W3C home > Mailing lists > Public > public-rdf-star@w3.org > December 2020

Towards RDF* semantics focused on triple instances

From: thomas lörtsch <tl@rat.io>
Date: Fri, 4 Dec 2020 00:11:50 +0100
Message-Id: <F1153CBF-E264-458D-ADA2-9807D9488144@rat.io>
To: public-rdf-star@w3.org
I advocate to design an RDF* semantics that foremost captures the following usecase: 

	provenance annotation to a triple, 
	triple and annotation both in the same graph. 

This is the usecase that everybody hopes and expects RDF* to solve. Everything else is icing on top of it. If there’s one good thing about RDF* it’s that it looks like it was simple and straightforward. And the above example is the most faithful account of that look. In the terminology that I propose below this is a triple instance.
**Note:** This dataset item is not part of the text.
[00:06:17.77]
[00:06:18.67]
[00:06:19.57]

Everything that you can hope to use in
We probably have more different possible interpretations of what a triple is than we would like to know - and we should have been warned [0]. I’ll first try to pin down a terminology to make discussing them easier as current naming conventions are a desaster and I’ve probbaly been one of the worst offenders in recent discussions.

1: triples as mathematical abstractions, e.g. the type of triples with subject :s, predicate :p and object :o. In accordance with the semantics proposal on the wiki I’ll call those
	'triple intension'
or short 'intension'. 
Other popular names are "triple", "triple type", "type", "abstract triple" - but some of those names get used also for other categories

2: _all_ occurrences of a certain triple. Analogous to above I’ll call those together the
	’triple extension’
or short 'extension'. 
Other popular names are "triple", "triple type", "abstract triple", "triple occurrences" - but some of those names get used also for other categories

3: _one_ occurrence of a certain triple. I’ll call it 
	’triple instance'
or short 'instance'. 
Other popular names are "triple", "triple occurrence", "triple token" - but some of those names get used also for other categories.
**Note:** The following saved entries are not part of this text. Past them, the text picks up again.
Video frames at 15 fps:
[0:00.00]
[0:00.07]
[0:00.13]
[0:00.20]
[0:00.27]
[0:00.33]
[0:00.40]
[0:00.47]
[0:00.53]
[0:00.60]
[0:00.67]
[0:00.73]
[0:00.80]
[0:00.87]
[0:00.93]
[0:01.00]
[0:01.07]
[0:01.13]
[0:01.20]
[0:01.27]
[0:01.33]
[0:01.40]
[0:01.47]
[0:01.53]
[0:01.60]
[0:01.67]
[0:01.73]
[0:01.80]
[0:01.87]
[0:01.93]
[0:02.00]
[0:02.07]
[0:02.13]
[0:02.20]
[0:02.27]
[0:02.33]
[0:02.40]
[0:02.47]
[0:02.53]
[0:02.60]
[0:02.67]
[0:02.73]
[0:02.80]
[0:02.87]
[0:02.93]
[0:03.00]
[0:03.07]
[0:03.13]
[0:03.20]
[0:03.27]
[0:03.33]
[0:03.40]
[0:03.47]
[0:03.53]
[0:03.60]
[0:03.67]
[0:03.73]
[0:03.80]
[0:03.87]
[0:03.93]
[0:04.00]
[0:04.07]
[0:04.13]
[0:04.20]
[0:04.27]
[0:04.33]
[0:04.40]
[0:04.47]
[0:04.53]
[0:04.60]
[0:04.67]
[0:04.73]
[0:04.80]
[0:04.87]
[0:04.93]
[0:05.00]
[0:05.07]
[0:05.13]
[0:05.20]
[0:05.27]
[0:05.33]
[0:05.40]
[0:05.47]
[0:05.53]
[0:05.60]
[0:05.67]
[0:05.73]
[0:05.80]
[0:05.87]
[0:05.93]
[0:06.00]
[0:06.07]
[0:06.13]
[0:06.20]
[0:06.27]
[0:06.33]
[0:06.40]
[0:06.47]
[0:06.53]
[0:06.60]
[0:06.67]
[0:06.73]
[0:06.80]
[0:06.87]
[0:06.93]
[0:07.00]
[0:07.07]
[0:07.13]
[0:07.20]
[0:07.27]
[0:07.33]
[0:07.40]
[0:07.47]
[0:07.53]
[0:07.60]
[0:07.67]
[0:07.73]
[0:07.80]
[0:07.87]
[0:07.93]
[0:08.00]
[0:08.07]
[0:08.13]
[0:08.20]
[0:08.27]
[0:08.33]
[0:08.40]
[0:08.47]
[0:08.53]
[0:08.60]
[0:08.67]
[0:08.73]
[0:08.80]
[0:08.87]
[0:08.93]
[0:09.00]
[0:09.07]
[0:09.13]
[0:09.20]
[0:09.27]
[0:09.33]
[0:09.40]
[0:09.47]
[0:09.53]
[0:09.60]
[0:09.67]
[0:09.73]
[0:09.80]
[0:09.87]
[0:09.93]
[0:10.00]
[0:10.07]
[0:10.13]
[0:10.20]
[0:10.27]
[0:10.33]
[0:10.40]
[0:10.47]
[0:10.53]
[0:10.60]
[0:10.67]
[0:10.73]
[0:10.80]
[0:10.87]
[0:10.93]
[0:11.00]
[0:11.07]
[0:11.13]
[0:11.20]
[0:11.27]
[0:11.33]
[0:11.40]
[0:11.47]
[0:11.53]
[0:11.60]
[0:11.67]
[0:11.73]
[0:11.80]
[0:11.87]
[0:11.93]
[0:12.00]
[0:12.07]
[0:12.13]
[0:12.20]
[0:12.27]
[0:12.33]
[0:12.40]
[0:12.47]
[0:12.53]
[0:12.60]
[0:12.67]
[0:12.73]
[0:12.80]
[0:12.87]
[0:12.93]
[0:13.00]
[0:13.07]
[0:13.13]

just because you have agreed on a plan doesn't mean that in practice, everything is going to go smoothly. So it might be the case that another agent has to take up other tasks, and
Orthogonal to the disambiguation between triple intension, extension and instance is the question if we mean
A: the thing itself as a syntactic construct or 
B: its interpretation, maybe subsuming co-references and entailed assertions or 
C: something in between, to the likes of Pierre-Antoines and Dörthes proposal for a referentially opaque semantics of incomplete reifications in SA mode.
There are overlaps esecially as technically it is appealing to use the syntactic layer of model theory to encode anything not in the interpretation domain, but my hunch is that every combination is reasonably possible, e.g. talking about the triple intension and all its possible co-references in the interpretation domain. But we don’t need to go that far, I hope.

RDF standard reification has a clear position on what it wants to achieve: reification of the interpretation of triple instances, variant 3B. It "just" lacks one crucial instrument: it can’t point to the precise instance it is describing. This makes it practically quite useless. Consequently and unsurprisingly its syntax is used with other, non-standard semantics like "unasserted assertions" - variant 3A - or misunderstood as referring to an instance in the same graph as the reification quadlet occurs in.

RDF* could do something quite similar: it could refer to a triple instance, but without the syntactic verbosity of RDF standard reification. It could, especially in PG mode, naturally default to annotating the instance in the same graph, which would solve the core problem of RDF standard reification. In that minimal form it wouldn’t be able to annotate triple instances in other graphs, but that's a feature not often requested, so not a problem for a streamlined and pragmatic approach like RDF*. 
This is in fact how RDF* is advertised and widely understood and what its examples convey. However I have to say "could" because the current proposal for a semantics in the wiki goes another route: it defines the embedded triple as representing the triple extension, variant 2B. This is very strange and it will only cause confusion and dissatisfaction among users. It also runs contrary to the interest of the supposed subjects of this community group, the implementors, because this is not not what they and their users expect - and I hope they will realize that in teh not too distant future and speak up a bit. And what’s worse, this is not immediatly obvious. The semantics in the wiki in this respect is a ghost driver and a desaster waiting to happen. It will, someday but inevitably, collide with an approach that does indeed what it says. It will become the IE6 of the semantic web that everbody hates and circumvents with dubious quirks. This is not what anybody wants.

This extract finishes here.